Addictions are not a personal issue that insurance companies are being "forced" against all that is reasonable to take up because of "bleeding heart" sensibilities. Insurance companies have the obligation to take up treatment for addictions (not in the style of the addicted rich and famous, but reasonably and moderately) because addiction is a health problem that has enormous ramifications on society and culture at large and the cost of not treating addiction through insurance companies (for those lucky enough to have an insurance company) is greater and more comprehensive than the cost of treating addictions.
Medical insurance companies should most definitely cover the costs of addiction treatment as research is showing that addiction is a disease. In fact, it is classified as a "neurologically based disease." While addiction is not a disease like diabetes, it is a neurological disorder in the same way that Tourette's Syndrome is a neurological disorder. Research is showing that addictions are not a matter of lacking will power. While an addiction can begin by a choice, addiction is the result of new neurological pathways created to sustain the addiction in a person's brain. In order to treat the addiction, these neurological pathways must be closed and new neurological pathways must be created through a detox program. Hence, since addiction is a neurological disease, insurance companies must cover the costs of a treatment, just like other diseases.
I think the most important aspect of this debate lies within the phrase "Insurance Company;" the company's foremost goal should be to increase the wealth of the company for its owners and stockholders while providing meaningful service to its users. With that being said, the insurance company should approach the addiction dilemma from a financial standpoint. In this case, the proverbial saying, "An ounce of prevention is worth a pound of cure," may prove true; insurance companies may find that providing access to treatment programs to stop and prevent recurrence of addiction may prove cheaper than addressing all of the medical concerns that come with long-term addiction years from now.

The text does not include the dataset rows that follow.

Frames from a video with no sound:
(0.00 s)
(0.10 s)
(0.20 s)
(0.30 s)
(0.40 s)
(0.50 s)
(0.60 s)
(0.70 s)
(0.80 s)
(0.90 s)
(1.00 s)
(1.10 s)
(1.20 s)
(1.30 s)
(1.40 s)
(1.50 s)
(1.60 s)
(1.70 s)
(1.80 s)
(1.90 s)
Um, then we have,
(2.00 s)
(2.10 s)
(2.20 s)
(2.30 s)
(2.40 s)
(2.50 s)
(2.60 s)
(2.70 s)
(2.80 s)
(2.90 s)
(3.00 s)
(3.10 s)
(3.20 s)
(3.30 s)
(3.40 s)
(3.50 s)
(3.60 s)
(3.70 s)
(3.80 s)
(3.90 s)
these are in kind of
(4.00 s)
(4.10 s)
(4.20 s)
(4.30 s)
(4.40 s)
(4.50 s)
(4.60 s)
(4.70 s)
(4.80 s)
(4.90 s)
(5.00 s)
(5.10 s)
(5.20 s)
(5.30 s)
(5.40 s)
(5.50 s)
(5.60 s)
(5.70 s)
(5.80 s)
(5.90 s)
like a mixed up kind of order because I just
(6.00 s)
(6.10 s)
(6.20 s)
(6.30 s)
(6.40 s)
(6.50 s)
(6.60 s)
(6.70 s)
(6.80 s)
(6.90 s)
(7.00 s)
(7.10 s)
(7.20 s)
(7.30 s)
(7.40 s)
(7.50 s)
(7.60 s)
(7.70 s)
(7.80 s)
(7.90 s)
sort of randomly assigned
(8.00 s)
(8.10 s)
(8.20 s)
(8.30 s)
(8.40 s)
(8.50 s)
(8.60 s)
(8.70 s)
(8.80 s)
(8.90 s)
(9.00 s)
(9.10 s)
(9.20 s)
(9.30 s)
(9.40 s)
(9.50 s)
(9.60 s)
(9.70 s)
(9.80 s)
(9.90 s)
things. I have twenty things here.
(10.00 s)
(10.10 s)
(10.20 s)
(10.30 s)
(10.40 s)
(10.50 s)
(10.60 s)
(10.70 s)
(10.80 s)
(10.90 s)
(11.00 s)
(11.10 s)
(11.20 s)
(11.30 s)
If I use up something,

The financial approach may seem a little callous but is the most logical step for insurance companies to take. They need to address the issue from the perspective of what will save the company the most money both short term and long term, weigh the benefits and cost analysis and proceed from there.

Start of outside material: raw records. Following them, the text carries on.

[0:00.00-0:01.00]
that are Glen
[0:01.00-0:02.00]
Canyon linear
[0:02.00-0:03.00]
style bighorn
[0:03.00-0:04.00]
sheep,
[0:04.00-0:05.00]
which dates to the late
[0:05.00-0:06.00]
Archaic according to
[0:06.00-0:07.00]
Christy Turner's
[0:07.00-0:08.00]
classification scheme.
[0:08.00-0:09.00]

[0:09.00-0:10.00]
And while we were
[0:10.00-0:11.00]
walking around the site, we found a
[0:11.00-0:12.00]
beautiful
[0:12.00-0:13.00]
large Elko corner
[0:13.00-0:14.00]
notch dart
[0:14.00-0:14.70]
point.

Yes, insurance companies should have to pay for this. The previous post argues that insurance companies should not be forced to pay for other peoples' "very bad and costly decisions." However, insurance companies pay for bad decisions all the time. They pay for the decisions of people who eat too much. They pay for the decisions of people who don't exercise. They pay for the decisions of people who smoke. All of these decisions are just as bad as the "decision" to misuse alcohol or addictive drugs. Therefore, there is no reason to pay for the effects of some bad decisions but not others.
There should be some sort of very basic, inexpensive benefit for addiction treatment.

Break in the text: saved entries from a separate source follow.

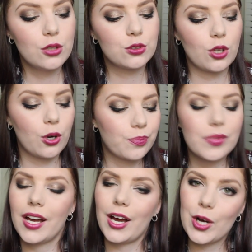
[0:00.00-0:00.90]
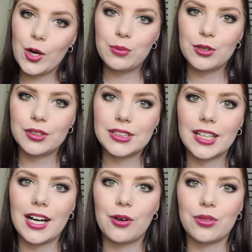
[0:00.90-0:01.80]
So I hope you will
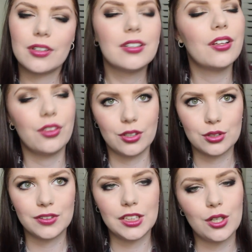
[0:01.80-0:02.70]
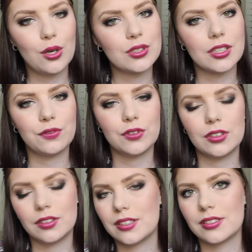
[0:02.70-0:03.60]
check out those videos if
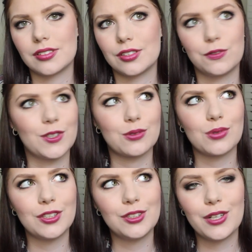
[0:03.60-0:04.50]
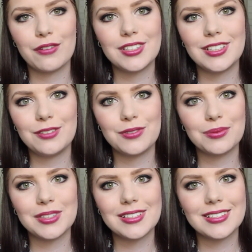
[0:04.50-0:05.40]
this is the first one you have seen
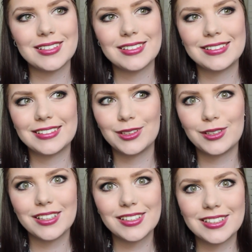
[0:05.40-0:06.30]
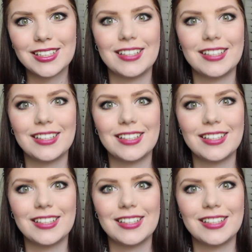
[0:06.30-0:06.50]
from this series.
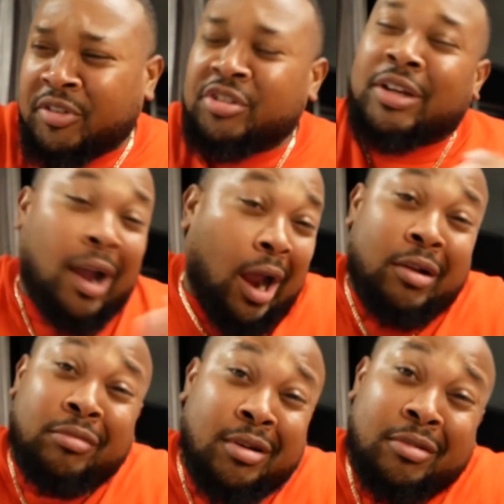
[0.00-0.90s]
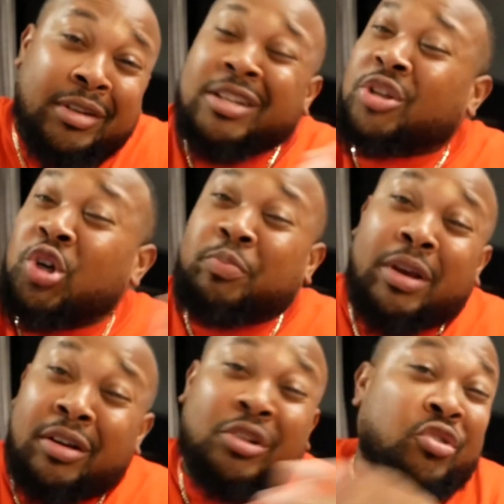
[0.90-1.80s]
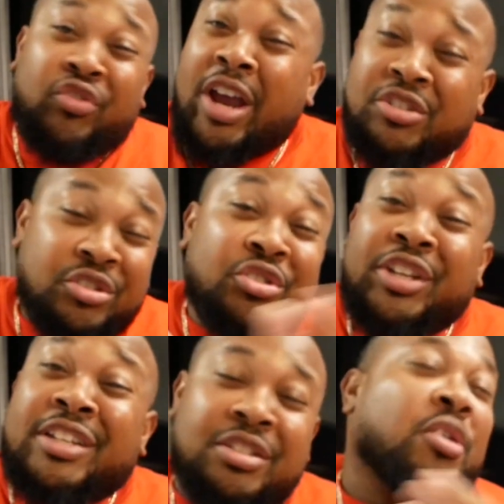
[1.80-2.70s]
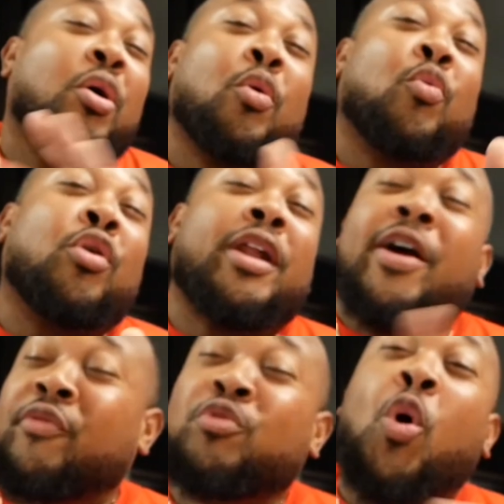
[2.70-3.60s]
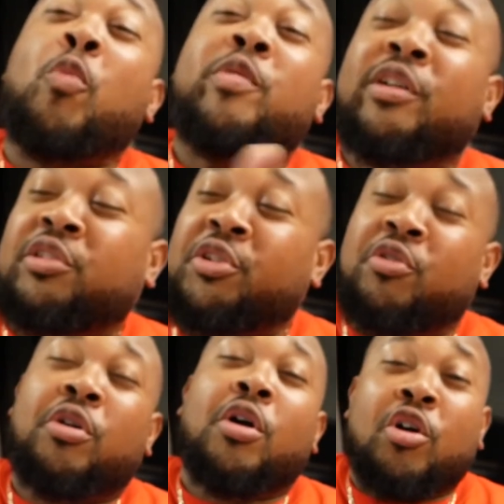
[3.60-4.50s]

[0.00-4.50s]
She was like, I don't know. They just cook better. They cook faster. They cook easier. Whatever. No big deal.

However, any kind of more expensive addiction treatment should be part of an insurance policy that the policyholder pays extra for. They should not get coverage unless they buy it when they take out the policy. Otherwise, we all pay for the treatment.
I realize that almost nobody would choose to pay it when they took out their policy, because who expects to be an addict? But we shouldn't all have to pay for their very bad and costly decision to misuse alcohol or addictive drugs.
Wow, this is an interesting moral question. Addiction is a disease. If you believe that, then it does need to be treated. If a person smokes too much and gets lung cancer, the insurance company would be required to treat it. Is there really that much difference?